_TASK PROMPT_. The listing is to be reproduced exactly, excluding its pictures.

===== STUDY MATERIAL

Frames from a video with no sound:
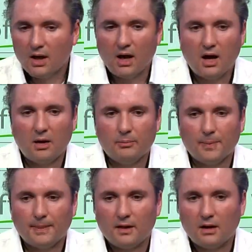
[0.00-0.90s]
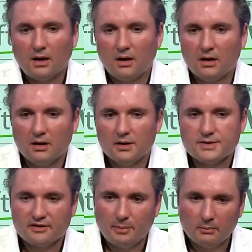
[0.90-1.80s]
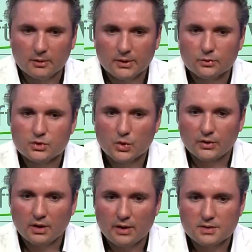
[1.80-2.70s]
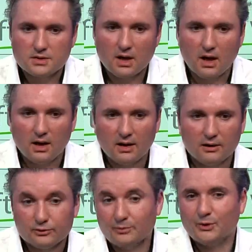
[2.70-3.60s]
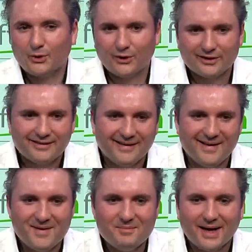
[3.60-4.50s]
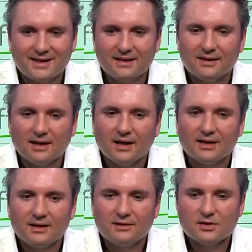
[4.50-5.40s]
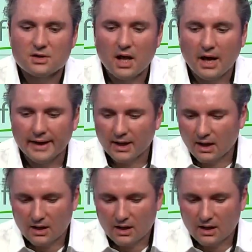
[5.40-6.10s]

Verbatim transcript: Um, uh, Steph Palmeri, who joined us uh, from New York uh, back in uh, in July,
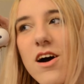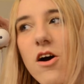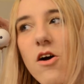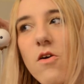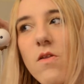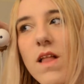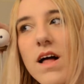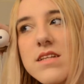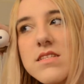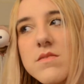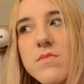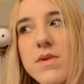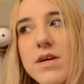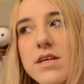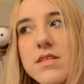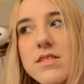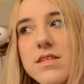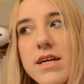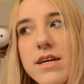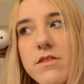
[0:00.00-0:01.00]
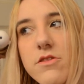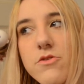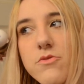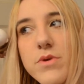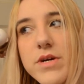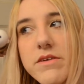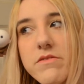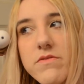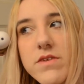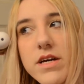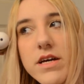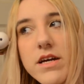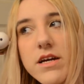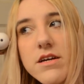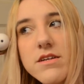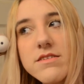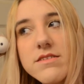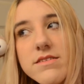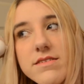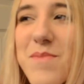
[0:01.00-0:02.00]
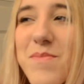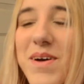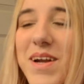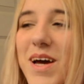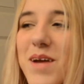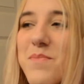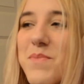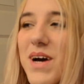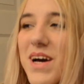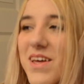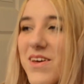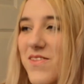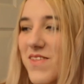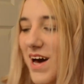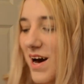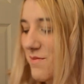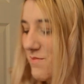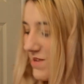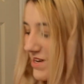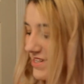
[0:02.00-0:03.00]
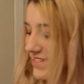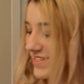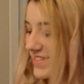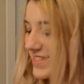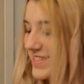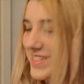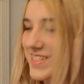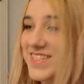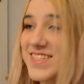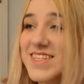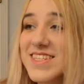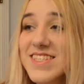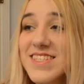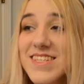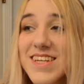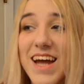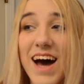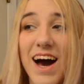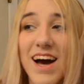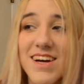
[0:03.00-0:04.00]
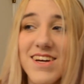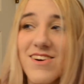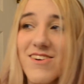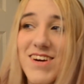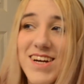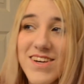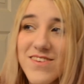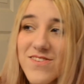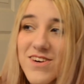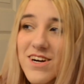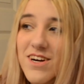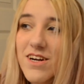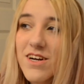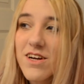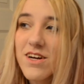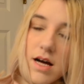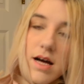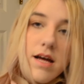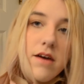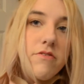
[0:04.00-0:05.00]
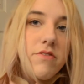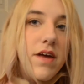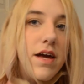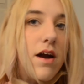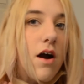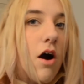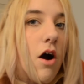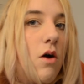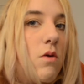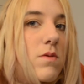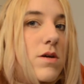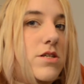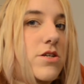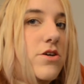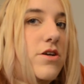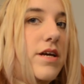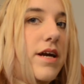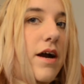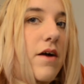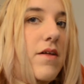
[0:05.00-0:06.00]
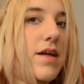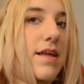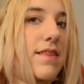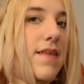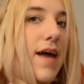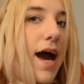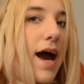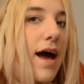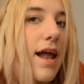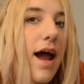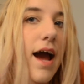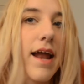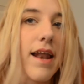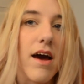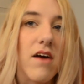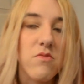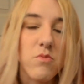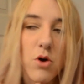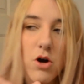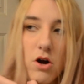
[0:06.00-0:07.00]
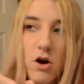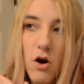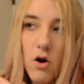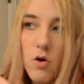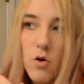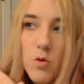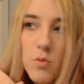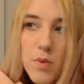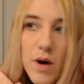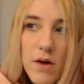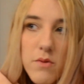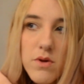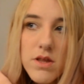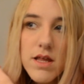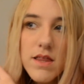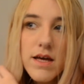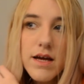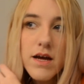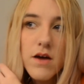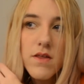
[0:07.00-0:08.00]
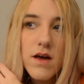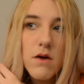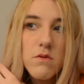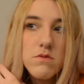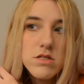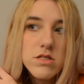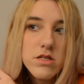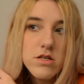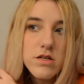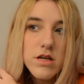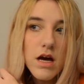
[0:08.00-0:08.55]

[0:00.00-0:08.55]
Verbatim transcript: a whole lot to me is like three figures. But I bet you that much that this is not going to work. If they all were turning out like that, I'd have more hope. I really like how that one turned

==========

_ANSWER TO THIS TASK_.
Frames from a video with no sound:
[0.00-0.90s]
[0.90-1.80s]
[1.80-2.70s]
[2.70-3.60s]
[3.60-4.50s]
[4.50-5.40s]
[5.40-6.10s]

Verbatim transcript: Um, uh, Steph Palmeri, who joined us uh, from New York uh, back in uh, in July,
[0:00.00-0:01.00]
[0:01.00-0:02.00]
[0:02.00-0:03.00]
[0:03.00-0:04.00]
[0:04.00-0:05.00]
[0:05.00-0:06.00]
[0:06.00-0:07.00]
[0:07.00-0:08.00]
[0:08.00-0:08.55]

[0:00.00-0:08.55]
Verbatim transcript: a whole lot to me is like three figures. But I bet you that much that this is not going to work. If they all were turning out like that, I'd have more hope. I really like how that one turned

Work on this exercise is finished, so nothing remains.